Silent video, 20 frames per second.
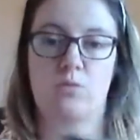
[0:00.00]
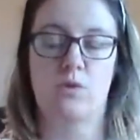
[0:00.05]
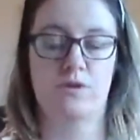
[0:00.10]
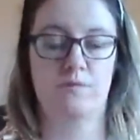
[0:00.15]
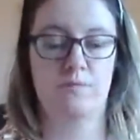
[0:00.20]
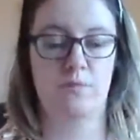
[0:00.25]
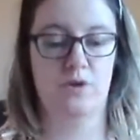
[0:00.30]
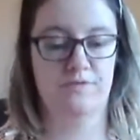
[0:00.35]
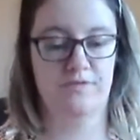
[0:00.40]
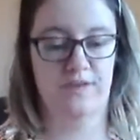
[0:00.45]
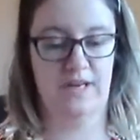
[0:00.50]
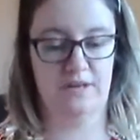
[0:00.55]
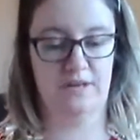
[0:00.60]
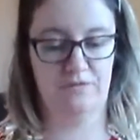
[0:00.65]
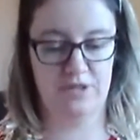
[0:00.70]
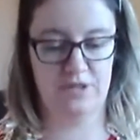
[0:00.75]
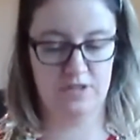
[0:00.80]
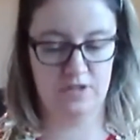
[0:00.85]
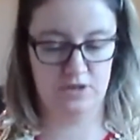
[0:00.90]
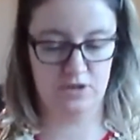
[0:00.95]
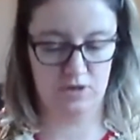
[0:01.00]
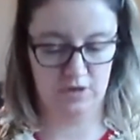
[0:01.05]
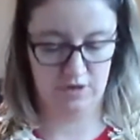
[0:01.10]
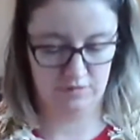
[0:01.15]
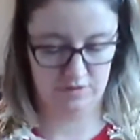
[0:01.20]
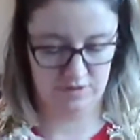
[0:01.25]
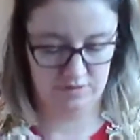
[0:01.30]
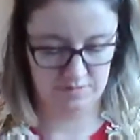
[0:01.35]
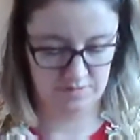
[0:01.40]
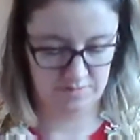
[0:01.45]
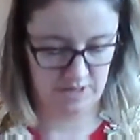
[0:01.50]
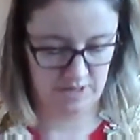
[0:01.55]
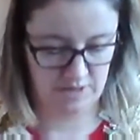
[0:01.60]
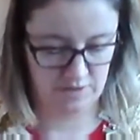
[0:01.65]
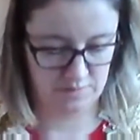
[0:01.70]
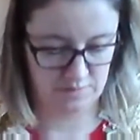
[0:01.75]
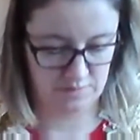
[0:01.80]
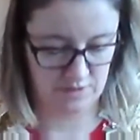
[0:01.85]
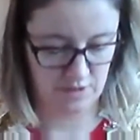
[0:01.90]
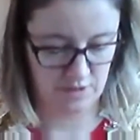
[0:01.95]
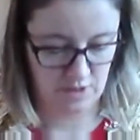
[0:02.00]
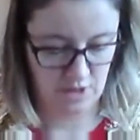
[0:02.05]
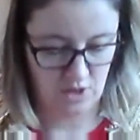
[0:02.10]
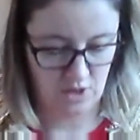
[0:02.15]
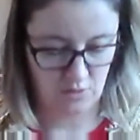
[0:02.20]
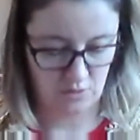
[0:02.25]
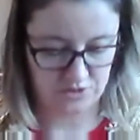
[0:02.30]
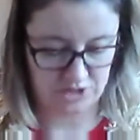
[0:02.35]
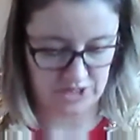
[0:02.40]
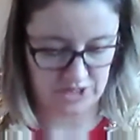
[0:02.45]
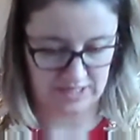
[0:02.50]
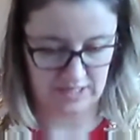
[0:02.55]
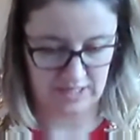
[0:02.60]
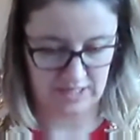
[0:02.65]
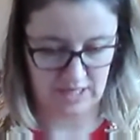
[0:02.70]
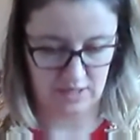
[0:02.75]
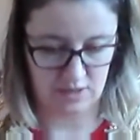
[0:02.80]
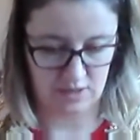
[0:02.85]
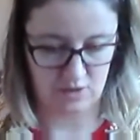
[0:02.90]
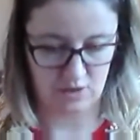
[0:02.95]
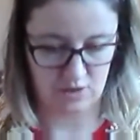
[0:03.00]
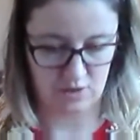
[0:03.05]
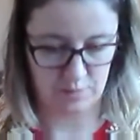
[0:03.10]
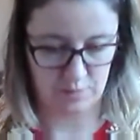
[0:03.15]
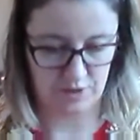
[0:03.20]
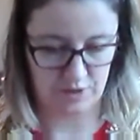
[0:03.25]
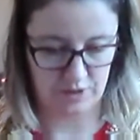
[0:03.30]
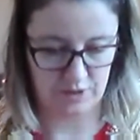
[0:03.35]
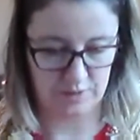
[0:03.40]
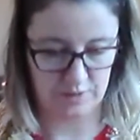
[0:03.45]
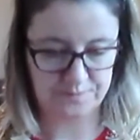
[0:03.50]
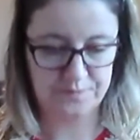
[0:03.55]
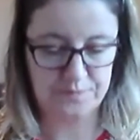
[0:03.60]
One of my favourites, The Jolly Christmas Postman with Janet and Alan Arberg.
####################
▶ [TASK DETAILS] Leave out the pictures and retype every line above exactly.

▶ [REPLY]
Silent video, 20 frames per second.
[0:00.00]
[0:00.05]
[0:00.10]
[0:00.15]
[0:00.20]
[0:00.25]
[0:00.30]
[0:00.35]
[0:00.40]
[0:00.45]
[0:00.50]
[0:00.55]
[0:00.60]
[0:00.65]
[0:00.70]
[0:00.75]
[0:00.80]
[0:00.85]
[0:00.90]
[0:00.95]
[0:01.00]
[0:01.05]
[0:01.10]
[0:01.15]
[0:01.20]
[0:01.25]
[0:01.30]
[0:01.35]
[0:01.40]
[0:01.45]
[0:01.50]
[0:01.55]
[0:01.60]
[0:01.65]
[0:01.70]
[0:01.75]
[0:01.80]
[0:01.85]
[0:01.90]
[0:01.95]
[0:02.00]
[0:02.05]
[0:02.10]
[0:02.15]
[0:02.20]
[0:02.25]
[0:02.30]
[0:02.35]
[0:02.40]
[0:02.45]
[0:02.50]
[0:02.55]
[0:02.60]
[0:02.65]
[0:02.70]
[0:02.75]
[0:02.80]
[0:02.85]
[0:02.90]
[0:02.95]
[0:03.00]
[0:03.05]
[0:03.10]
[0:03.15]
[0:03.20]
[0:03.25]
[0:03.30]
[0:03.35]
[0:03.40]
[0:03.45]
[0:03.50]
[0:03.55]
[0:03.60]
One of my favourites, The Jolly Christmas Postman with Janet and Alan Arberg.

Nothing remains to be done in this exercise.